In conclusion, in long-term drought stress, varieties “Burgaltai” and “Nutag Belcheer” were better than the other two varieties. Furthermore, in the PEG drought simulation, 20% PEG treatment could be the best concentration to test the drought tolerance of plants. In comparing PEG simulated drought and box tests, the box test which gives the opportunity to screen drought longer is preferred. Based on these results, it can be said that the four varieties had different drought tolerance depending on the growth stage. In the early growth seedling stage, varieties “Middle East” and “Known You Alfalfa” were the most drought-tolerant, whereas varieties “Nutag Belcheer” and “Burgaltai” were better in long-term drought during the later growth stage.
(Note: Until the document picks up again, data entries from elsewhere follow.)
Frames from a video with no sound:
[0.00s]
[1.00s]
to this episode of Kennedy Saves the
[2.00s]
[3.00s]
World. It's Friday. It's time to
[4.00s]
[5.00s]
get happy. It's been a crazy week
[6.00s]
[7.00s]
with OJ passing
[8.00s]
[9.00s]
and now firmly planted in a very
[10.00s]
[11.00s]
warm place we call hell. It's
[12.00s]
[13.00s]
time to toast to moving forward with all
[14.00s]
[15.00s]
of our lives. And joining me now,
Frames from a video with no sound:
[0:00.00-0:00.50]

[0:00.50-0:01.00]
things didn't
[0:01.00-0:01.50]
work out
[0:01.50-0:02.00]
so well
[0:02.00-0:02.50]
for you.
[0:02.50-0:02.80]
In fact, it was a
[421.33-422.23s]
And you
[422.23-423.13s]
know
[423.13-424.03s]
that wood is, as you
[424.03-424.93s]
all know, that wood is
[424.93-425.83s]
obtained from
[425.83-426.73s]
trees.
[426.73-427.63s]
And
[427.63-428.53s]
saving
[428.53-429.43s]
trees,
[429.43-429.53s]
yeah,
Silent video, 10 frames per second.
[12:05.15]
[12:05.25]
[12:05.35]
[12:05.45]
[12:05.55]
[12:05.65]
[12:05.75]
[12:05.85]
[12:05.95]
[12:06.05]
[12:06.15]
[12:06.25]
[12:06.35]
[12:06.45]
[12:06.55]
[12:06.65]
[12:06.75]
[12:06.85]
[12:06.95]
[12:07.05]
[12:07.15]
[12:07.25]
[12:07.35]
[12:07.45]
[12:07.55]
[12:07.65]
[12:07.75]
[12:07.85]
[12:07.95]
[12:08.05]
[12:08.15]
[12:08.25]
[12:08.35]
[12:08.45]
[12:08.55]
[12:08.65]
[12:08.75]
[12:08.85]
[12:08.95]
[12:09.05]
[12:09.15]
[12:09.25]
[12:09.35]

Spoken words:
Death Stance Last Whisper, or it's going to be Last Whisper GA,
It also revealed that 20% PEG treatment could be the best concentration to simulate drought and test drought tolerance of plants.
Among the methods we have used to screen drought, the box-screening method is preferred to the PEG-simulated method because the box-screening method could be more similar to naturally rainless conditions and results collected from this method may be used in irrigation management in alfalfa fields. Moreover, the box test gives a chance to test the drought tolerance of plants at each growth stage but, in terms of PEG, it continues only up to a period of ten days.